Mrs. Trimmer also interested herself in the education of the poor. Before Robert Raikes [q. v.] started his Sunday schools in 1780 there were scarcely any schools for the poor in England. On 18 May 1786 Sunday schools were opened at Brentford, mainly through the efforts of Mrs. Trimmer. By August there were 159 children in attendance, and by June 1788 the number had reached over three hundred. Dissenters were large contributors to the institution. Queen Charlotte, wishing to set up Sunday schools at Windsor, consulted Mrs. Trimmer, who had an interview of two hours' duration with her majesty on 19 Nov. 1786. The result of the meeting was the publication in 1786 of 'The Œconomy of Charity,' a book treating of the promotion and management of Sunday schools. It passed through three editions, and in 1801 was republished, revised and enlarged. During 1787 Mrs. Trimmer set up a school of industry at Brentford, in which girls were taught to spin flax at a wheel. The perusal in that year of Mme. de Genlis's 'Adèle et Théodore' gave Mrs. Trimmer the idea of having prints engraved with subjects from sacred and profane history, to hang up in nurseries, accompanied by books of explanations. The prints were first fastened on pasteboard, afterwards bound up in a small volume, and lastly placed at the head of the explanatory chapters. The books had several editions, and were republished five times between 1814 and 1830 under the title of 'New and Comprehensive Lessons.' The plan of teaching little children from pictures is now adopted in most infant schools.
In June 1793 Mrs. Trimmer formed a connection with the Society for Promoting Christian Knowledge, which placed two of her books—'The Abridgment of the Old Testament' and 'The Abridgment of the New Testament'—on its list in that year. They remained on it for seventy-seven years. During that period about a quarter of a million copies were sold. Other books by her were issued by the society, notably 'The Teacher's Assistant' (2 vols.) and 'The Scripture Catechism' (pts. i. and ii.)
Mrs.

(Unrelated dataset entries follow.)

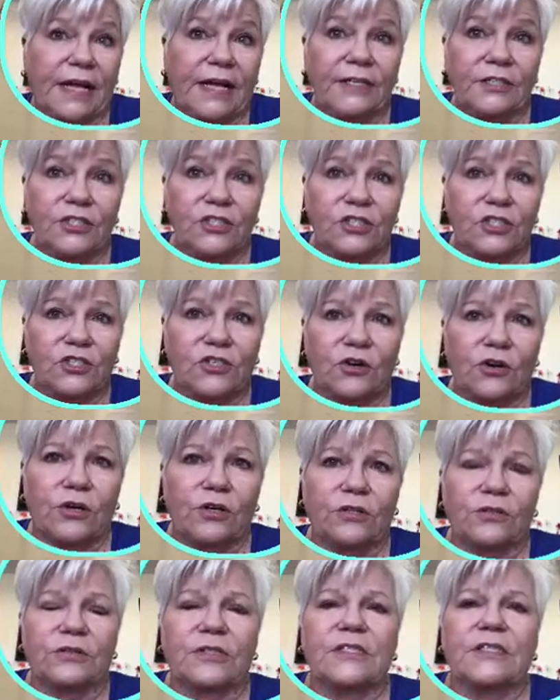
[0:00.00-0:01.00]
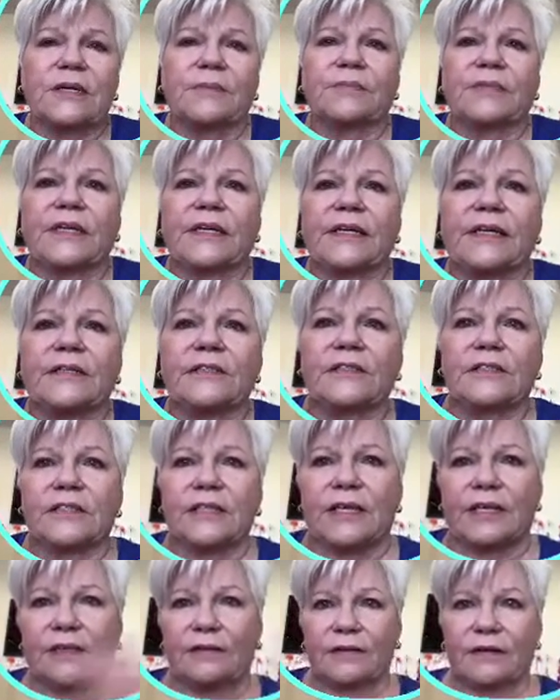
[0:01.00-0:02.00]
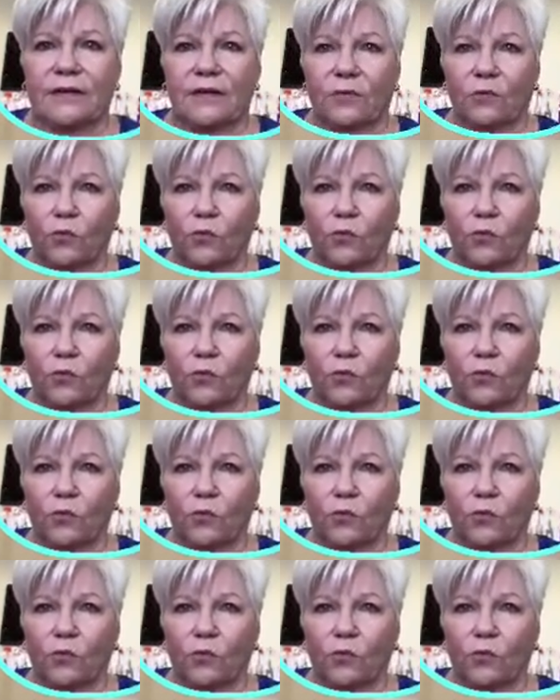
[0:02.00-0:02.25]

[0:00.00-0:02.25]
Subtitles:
I just start on something else that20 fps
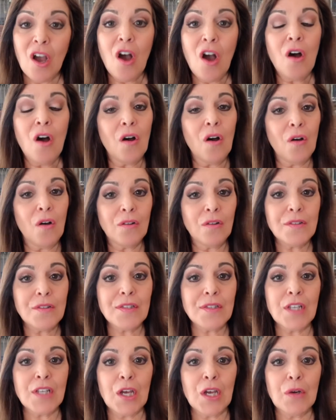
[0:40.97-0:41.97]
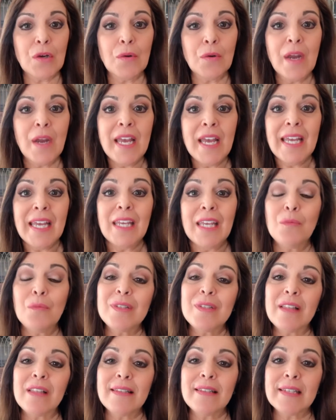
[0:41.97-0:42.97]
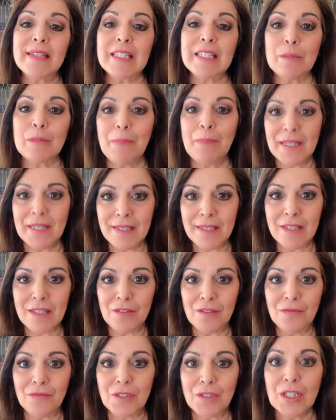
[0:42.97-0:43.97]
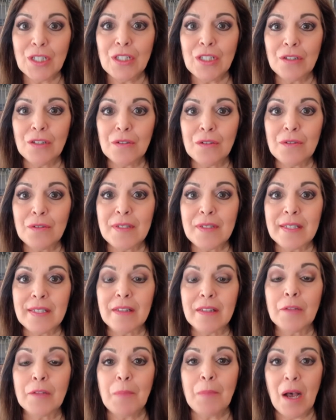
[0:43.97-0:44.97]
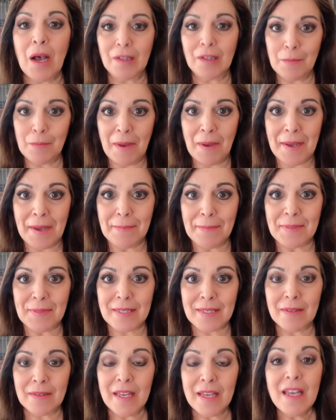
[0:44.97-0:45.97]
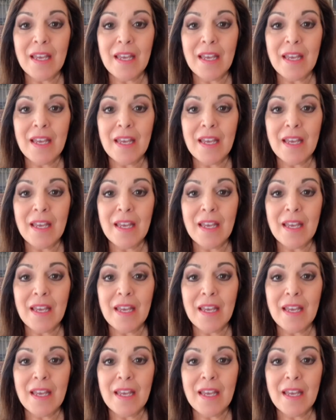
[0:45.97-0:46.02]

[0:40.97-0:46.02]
Also, it was less expensive to use the poly pipes.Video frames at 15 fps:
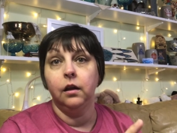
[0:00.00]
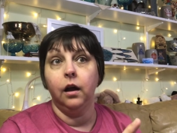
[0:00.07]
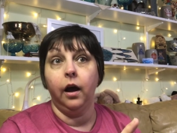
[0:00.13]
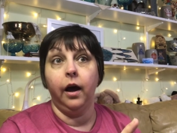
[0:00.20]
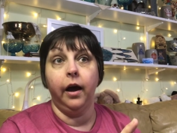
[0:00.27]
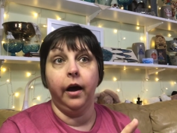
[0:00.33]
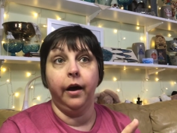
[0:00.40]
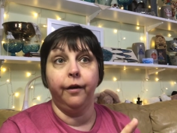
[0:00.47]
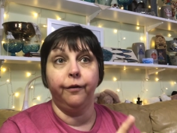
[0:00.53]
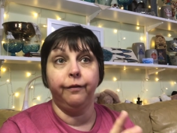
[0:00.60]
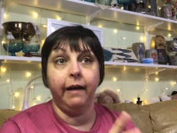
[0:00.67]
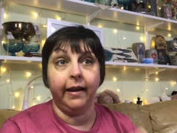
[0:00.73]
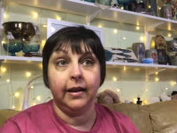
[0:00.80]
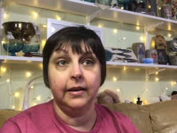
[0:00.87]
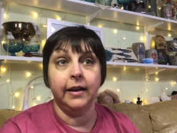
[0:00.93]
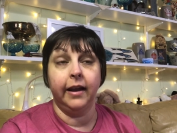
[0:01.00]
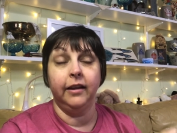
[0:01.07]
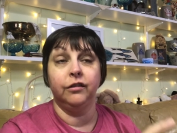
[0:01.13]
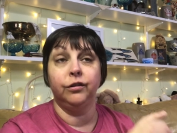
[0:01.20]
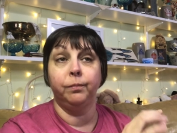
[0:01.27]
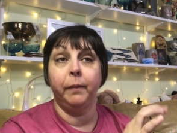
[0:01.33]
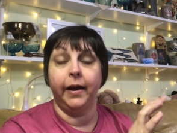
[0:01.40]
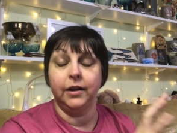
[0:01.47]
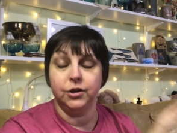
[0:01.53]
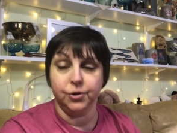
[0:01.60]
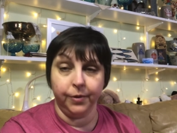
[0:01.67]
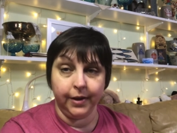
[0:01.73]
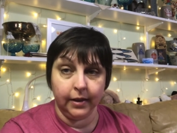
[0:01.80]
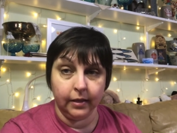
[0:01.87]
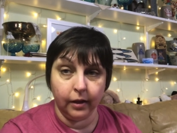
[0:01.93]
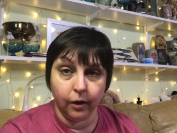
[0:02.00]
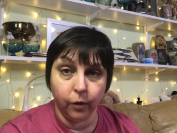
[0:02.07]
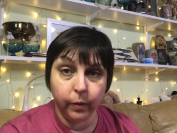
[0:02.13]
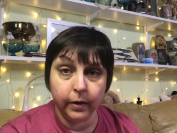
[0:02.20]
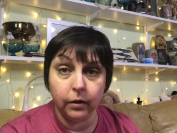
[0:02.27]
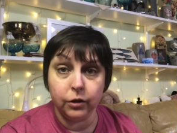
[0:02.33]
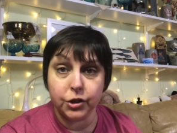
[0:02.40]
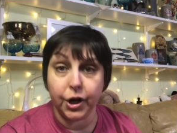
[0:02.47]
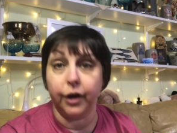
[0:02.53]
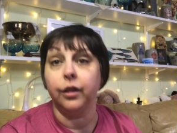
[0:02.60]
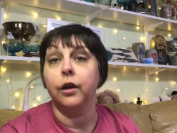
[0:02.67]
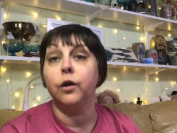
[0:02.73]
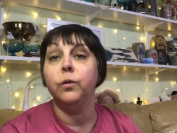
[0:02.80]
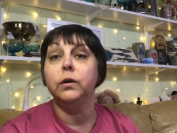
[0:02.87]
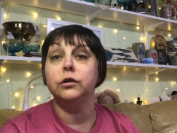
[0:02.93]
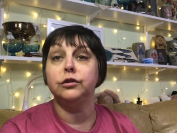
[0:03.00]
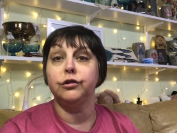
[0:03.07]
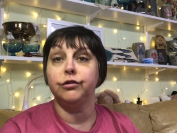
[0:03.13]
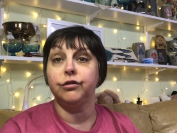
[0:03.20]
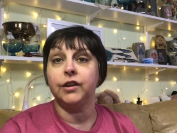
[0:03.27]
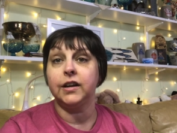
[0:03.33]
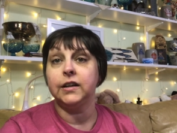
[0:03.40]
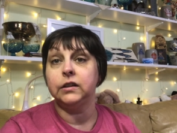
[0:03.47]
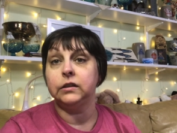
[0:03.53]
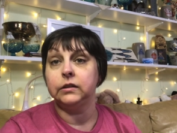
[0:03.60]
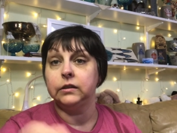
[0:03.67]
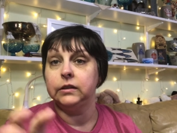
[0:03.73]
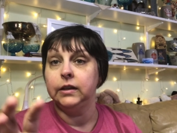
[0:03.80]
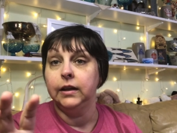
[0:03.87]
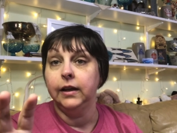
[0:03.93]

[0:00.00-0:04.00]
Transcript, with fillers: uh, recognize by joining the Quil Charlotte Quilters Guild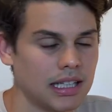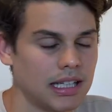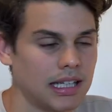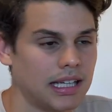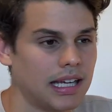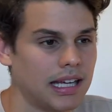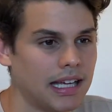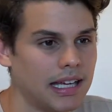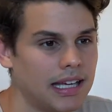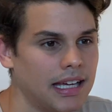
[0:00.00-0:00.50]

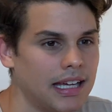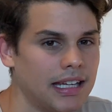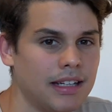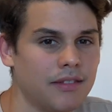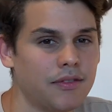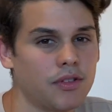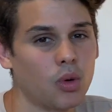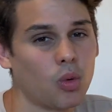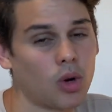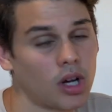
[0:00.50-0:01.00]
And
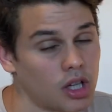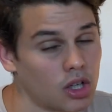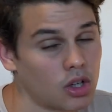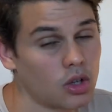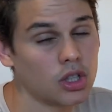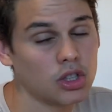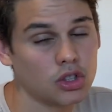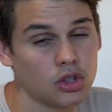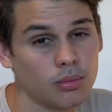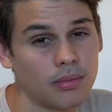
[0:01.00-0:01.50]
if you want to
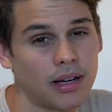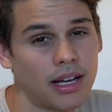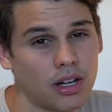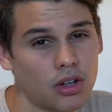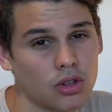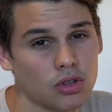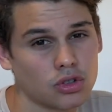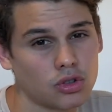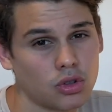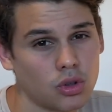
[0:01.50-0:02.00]
go into
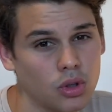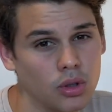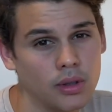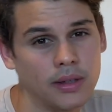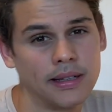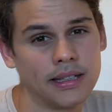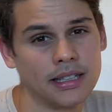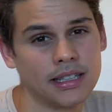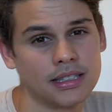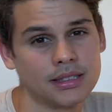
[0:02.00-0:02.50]
medical school,
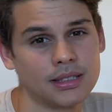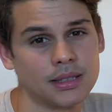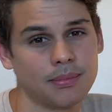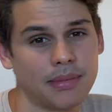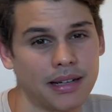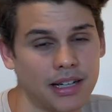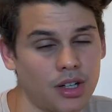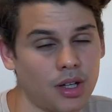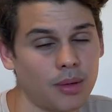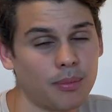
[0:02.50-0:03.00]
it is
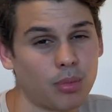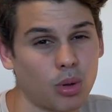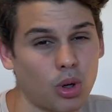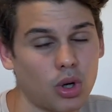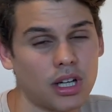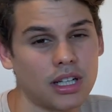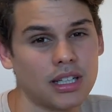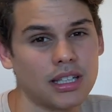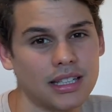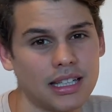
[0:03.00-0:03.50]
very
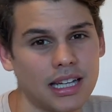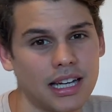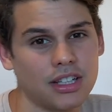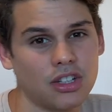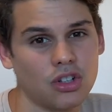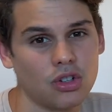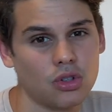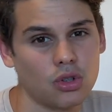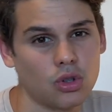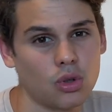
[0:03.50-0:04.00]
important that
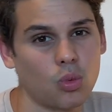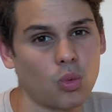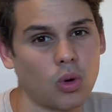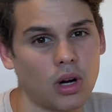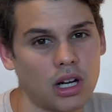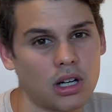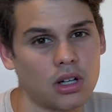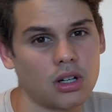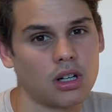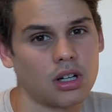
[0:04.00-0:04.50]
you do
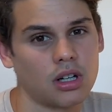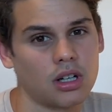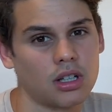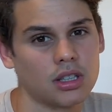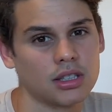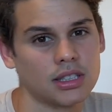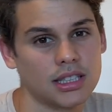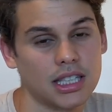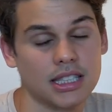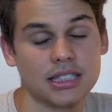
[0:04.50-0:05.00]
well
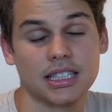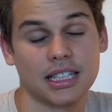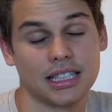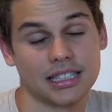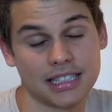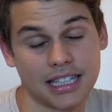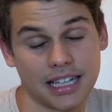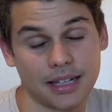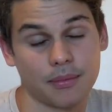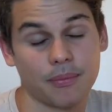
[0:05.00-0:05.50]
on this
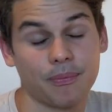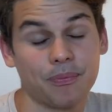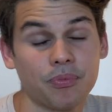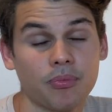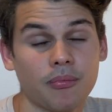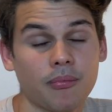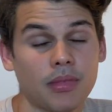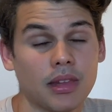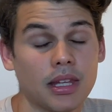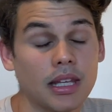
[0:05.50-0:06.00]
exam.
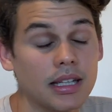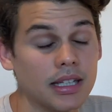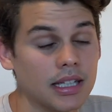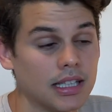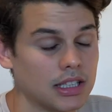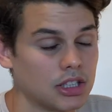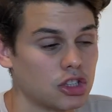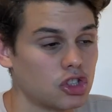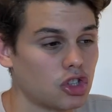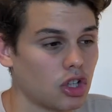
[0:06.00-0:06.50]

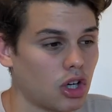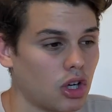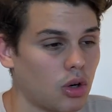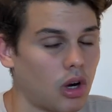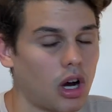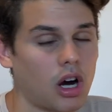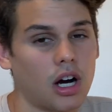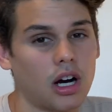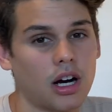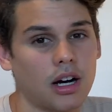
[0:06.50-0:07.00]
So
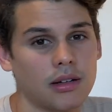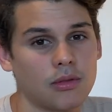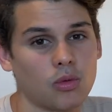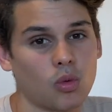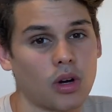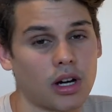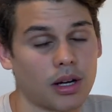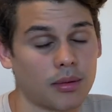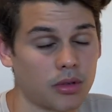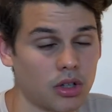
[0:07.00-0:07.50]

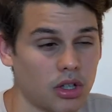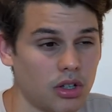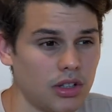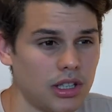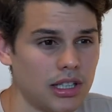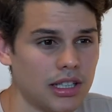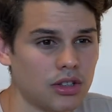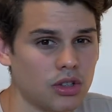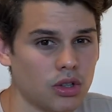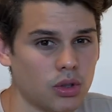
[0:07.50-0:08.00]
what I'm
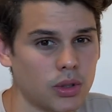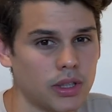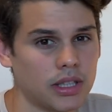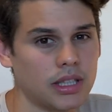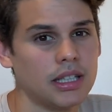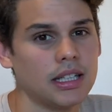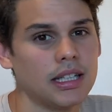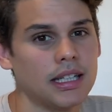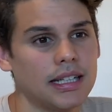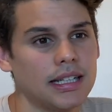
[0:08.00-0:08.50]
currently doing
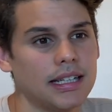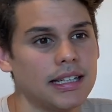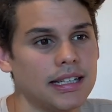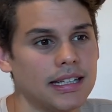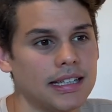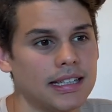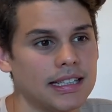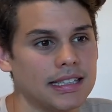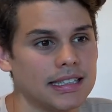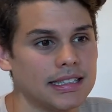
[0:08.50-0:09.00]

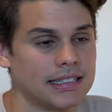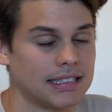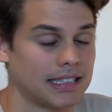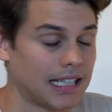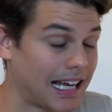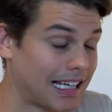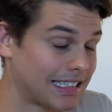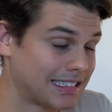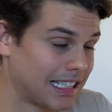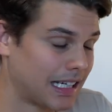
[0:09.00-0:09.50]
is,
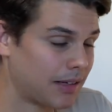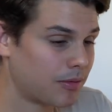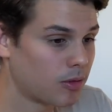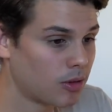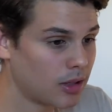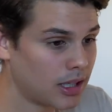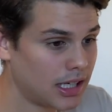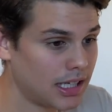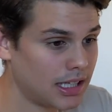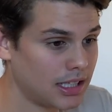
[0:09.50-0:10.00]
as I'm
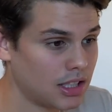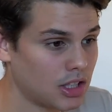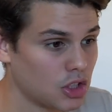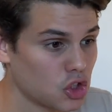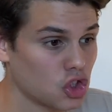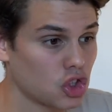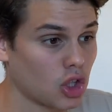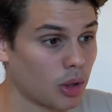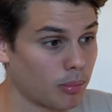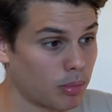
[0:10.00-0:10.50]
reading
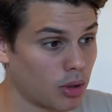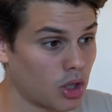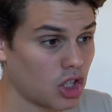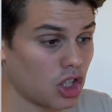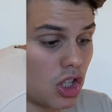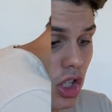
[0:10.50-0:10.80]
the book,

Trimmer died suddenly at Brentford on 15 Dec. 1810, and was buried in the family vault at Ealing. Mrs. Jane West [q. v.] wrote a poem in her memory which was published in the 'Gentleman's Magazine' for March 1811. Her husband predeceased her on 15 May 1792. None of her children survived her.
Mrs. Trimmer is best remembered for her 'Story of the Robins,' which has been continually reprinted down to the present time. It first appeared as 'Fabulous Histories' in 1786. The book was dedicated to the Princess Sophia. She also wrote many books for charity-school children and servants. They were sometimes republished with new titles and added matter. From 1788 to 1789 she conducted the 'Family Magazine' for the instruction and amusement of cottagers and servants; and from 1802 to 1806 the 'Guardian of Education,' a periodical to criticise and examine books for children and books on education, so that only good ones might spread abroad. A volume entitled 'Instructive Tales,' stories collected from the 'Family Magazine,' was published in 1810.
Mrs. Trimmer was a woman of great piety, and, inspired by the example of Dr. Johnson, kept a diary, which is a daily self-examination in his manner, interspersed with prayers of her own composition. She was of pleasing appearance, and her countenance had an intellectual expression. Her portrait (now in the National Portrait Gallery) was painted by Henry Howard, R.A. An engraving by H. Meyer forms the frontispiece to the first volume of her 'Life;' another, by E. Scriven, is in Cadell's ' Contemporary Portraits' (1812). Another portrait, painted by C. Read, was engraved by G. Watson (Bromley, p. 446).
[Life and Writings of Mrs. Trimmer, 2 vols. 1814, 3rd edit. 1825; Elwood's Literary Ladies, i. 202-23; Gent. Mag. 1811, i. 86.]